Charlotte ascendió los familiares escalones y se dirigió hacia la habitación de Scarlet, aunque iba a toparse con algo para lo que apenas estaba preparada. De la puerta colgaba una corona fúnebre negra elaborada con una cinta de seda antigua. Y al entrar, encontró adornos, muchos de ellos artesanales, de todas las tradiciones invernales: un gran abeto pintado con spray negro y con brillantes piñas color morado y luces moradas se alzaba majestuoso en un rincón, rematado por unas alas de ángel con plumas negras. Los adornos eran calaveras de cristal soplado de colores fuertes que se intercalaban con bolas elaboradas a mano a base de recortes de antiguas carátulas de los discos favoritos de Scarlet, todo mezclado con bastones de caramelo en color negro y blanco. Bajo el árbol, descansaban los envoltorios más modernos y originales que jamás había visto. Cada paquete estaba cerrado como si fuera un corsé: la sedosa tela que los cubría quedaba sujeta por una cinta de satén insertada a través de ojetes y atada en el centro con un gran lazo. Era tan atractivo… Tan burlesco…

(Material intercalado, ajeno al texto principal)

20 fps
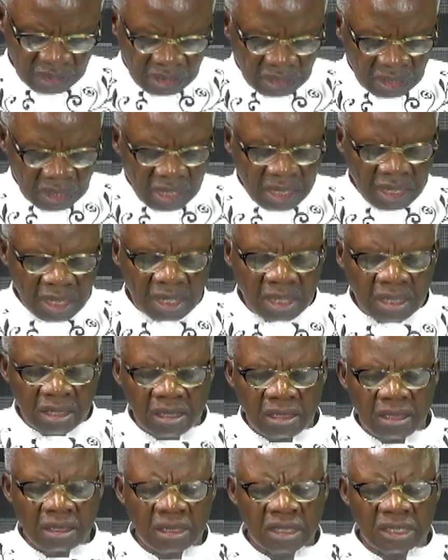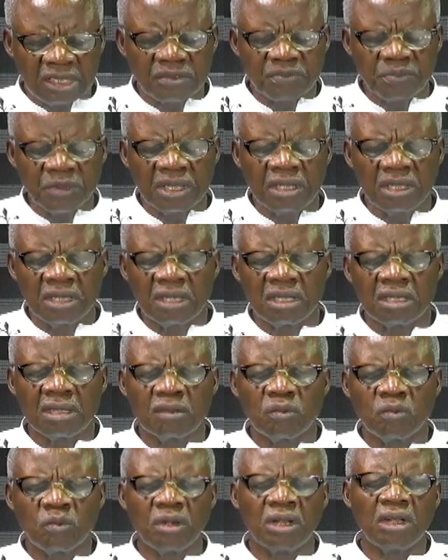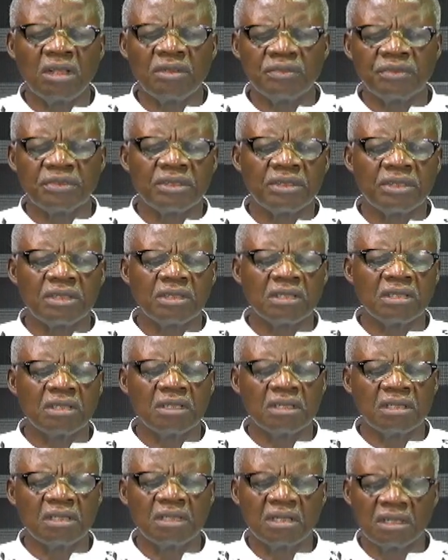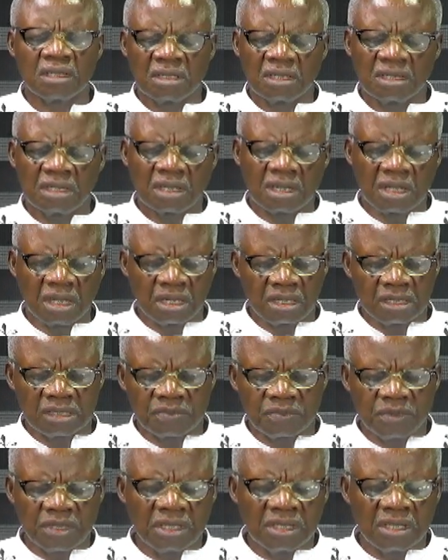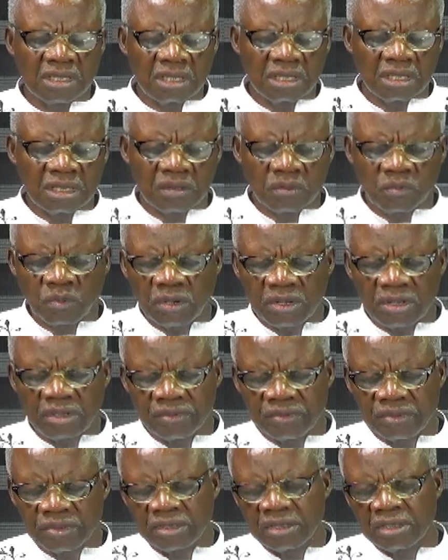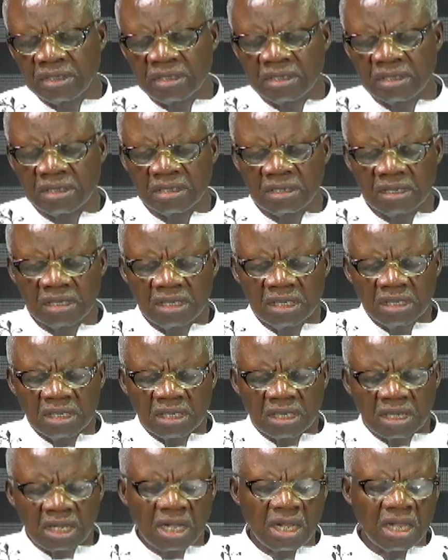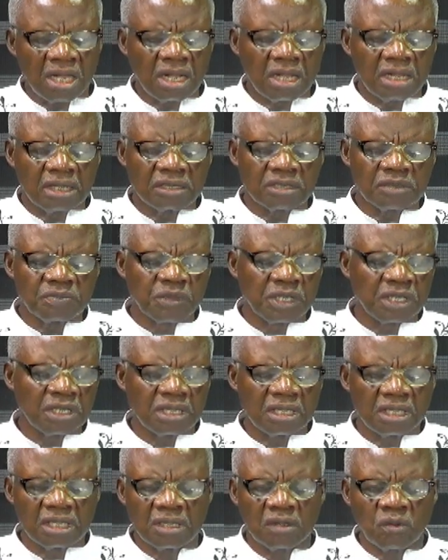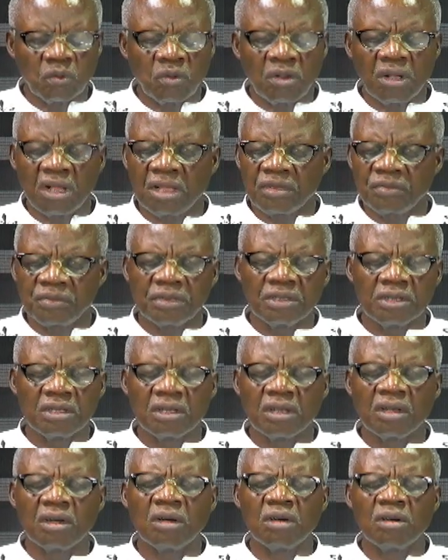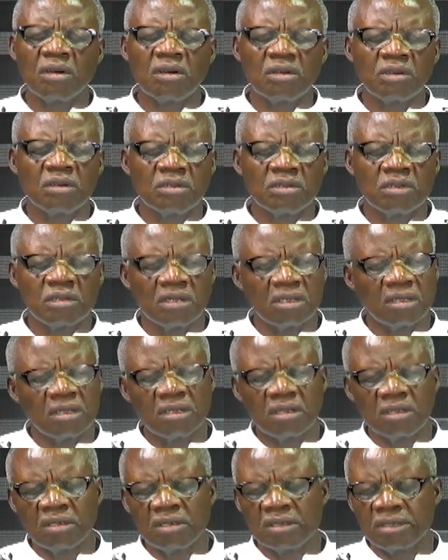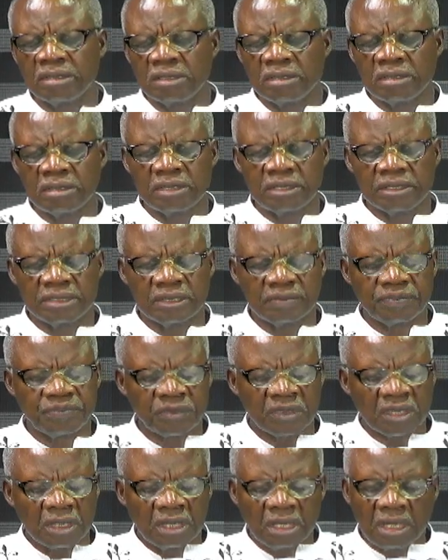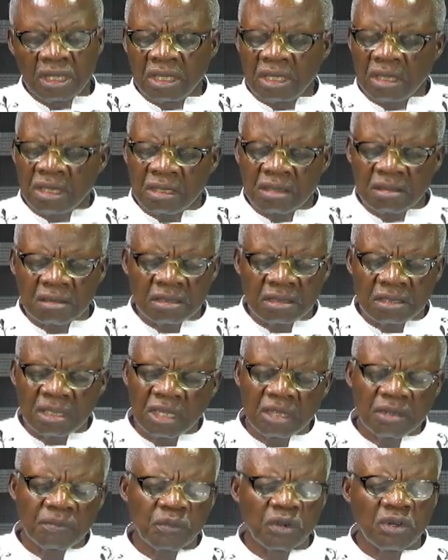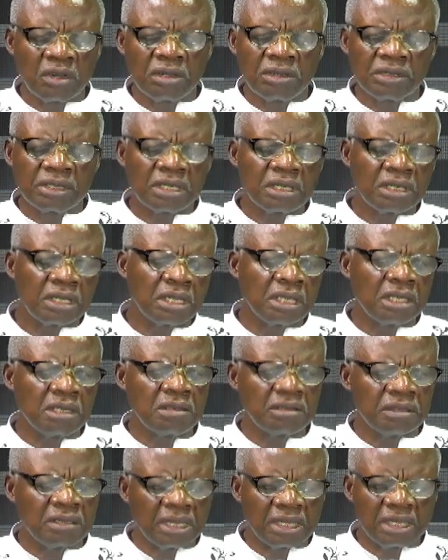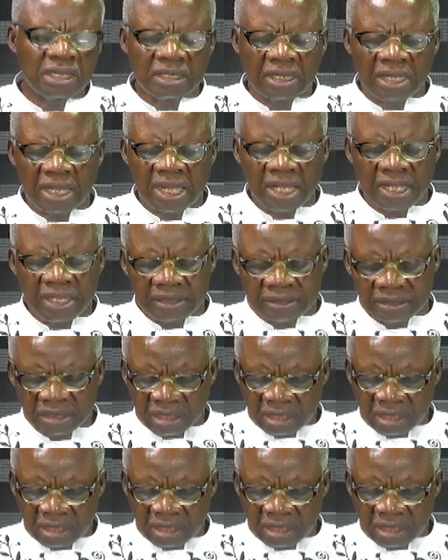Count me worthy, count me worthy, count me worthy, O Lord. In the morning, in the night,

Nunca habían pasado una Navidad juntas, pero la decoración era exactamente lo que Charlotte hubiera esperado. Miró a su alrededor en busca de algo más que pudiera crear un vínculo entre ellas y lo vio, en el escritorio de Scarlet.

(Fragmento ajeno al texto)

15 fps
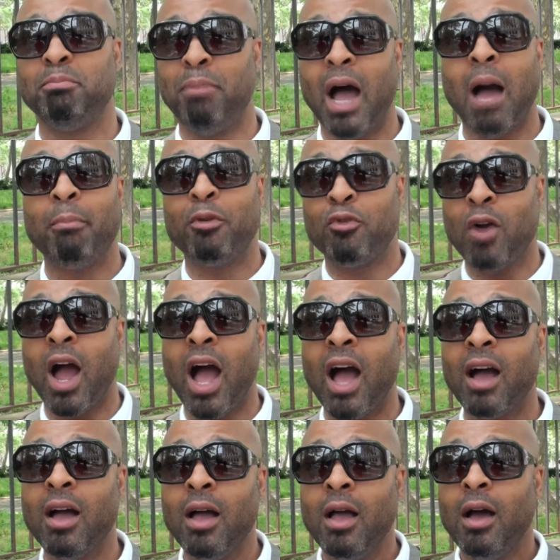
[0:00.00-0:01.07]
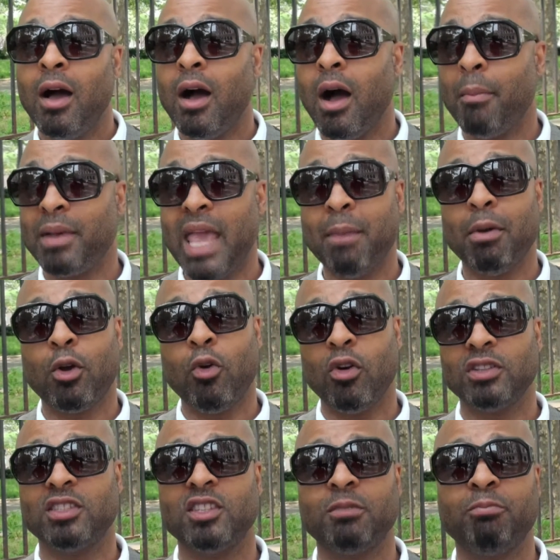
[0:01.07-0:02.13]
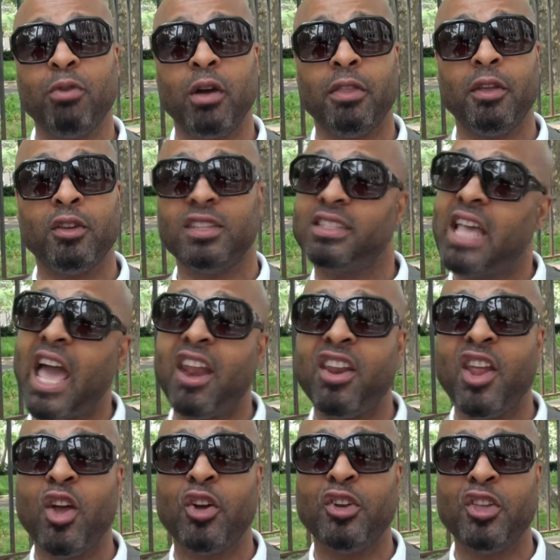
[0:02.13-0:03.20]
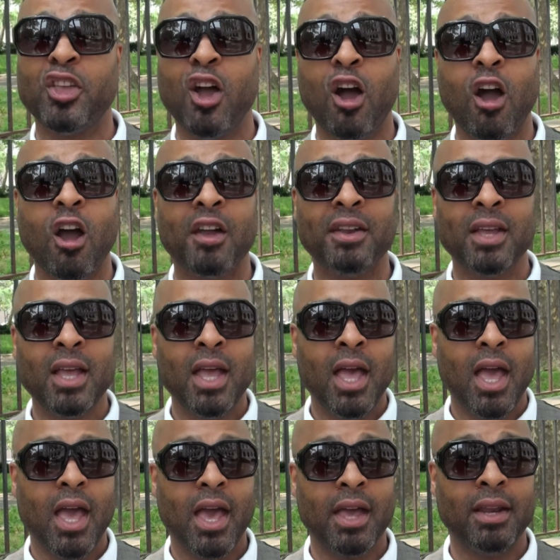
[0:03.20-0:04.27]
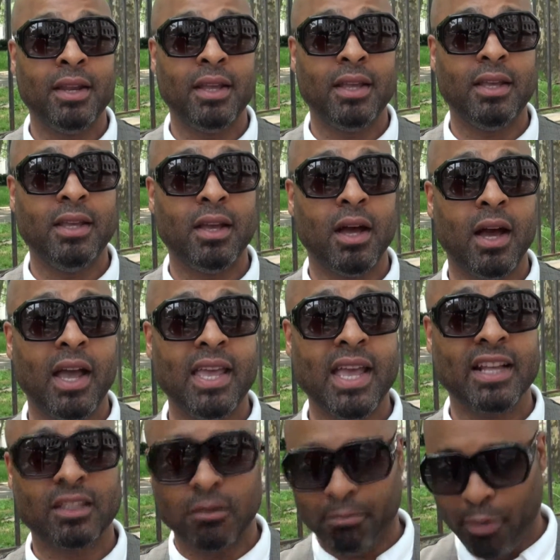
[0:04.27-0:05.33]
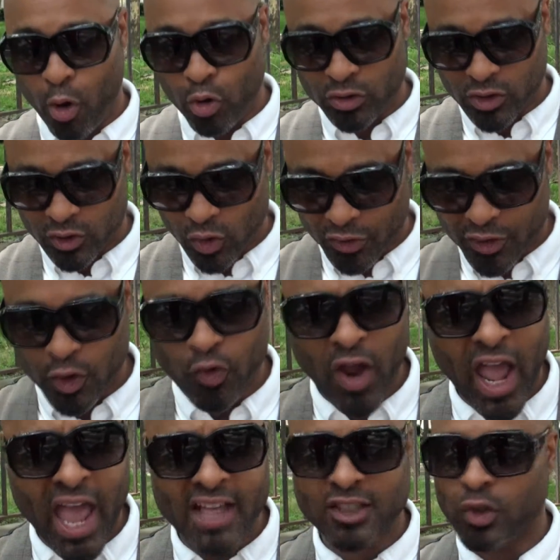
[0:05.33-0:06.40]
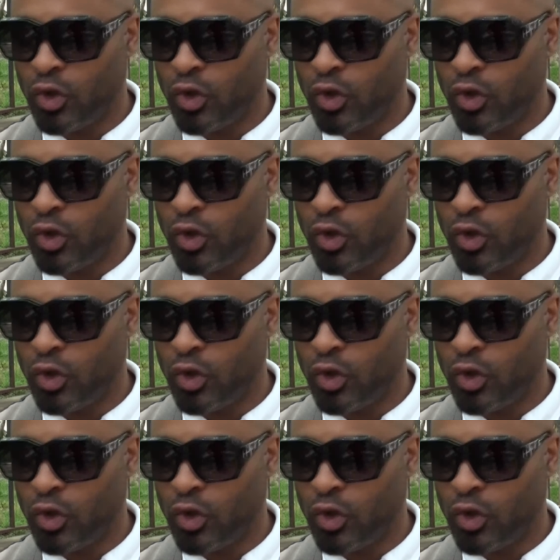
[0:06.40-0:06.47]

Bambara. Came across this brother Saturday on the yard, and he had some posters on the grass.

—¿Qué es esto? —preguntó Charlotte señalando el folleto turístico que descansaba sobre la mesa.
—Es sobre el Teatro de Marionetas —contestó Scarlet—. Estoy organizando el viaje de fin de curso del último año.
—¿No está en Polonia? —preguntó Charlotte, consciente de que a Scarlet le impresionaría que supiera aquello.
—No me puedo creer que lo conozcas.
Charlotte estaba fascinada y casi sin habla ante la fantasmagórica decoración.
—Feliz Gotidad —murmuró.
—Mi hermana se aprovecha de mí para conseguir los regalos que quiere —dijo Scarlet—. Y como yo nunca recibo lo que me gusta por Navidad, pensé que podría aumentar las posibilidades.
—¿Por qué no lanzas indirectas? —sugirió Charlotte—. ¿No es eso lo que hace la gente?
—Tal vez, pero no lo que hago yo.
Charlotte la comprendió.
—¿Qué hacías merodeando por mi casa? —preguntó Scarlet—. Mi hermana ni siquiera está aquí.
—Voy de camino a…, bueno, a conseguir algo de dinero para Navidad.
—¿La historia esa de la convención funeraria?
—Sí.
—Espero que la persona en la que pienses gastarte ese dinero lo merezca.
—Lo merece —afirmó Charlotte.
—¿Qué tienes que hacer exactamente?
—No estoy muy segura.
—Y ¿aceptaste?
—Sí. Por cierto, llego tarde.
—¿Es que todavía no te has dado cuenta? —dijo Scarlet—. ¿Todavía no sabes quién es esa gente?
—Sí, son mis amigos —respondió Charlotte con orgullo.
—Tengo que hacer algunas compras de última hora —concluyó Scarlet—. Me voy contigo.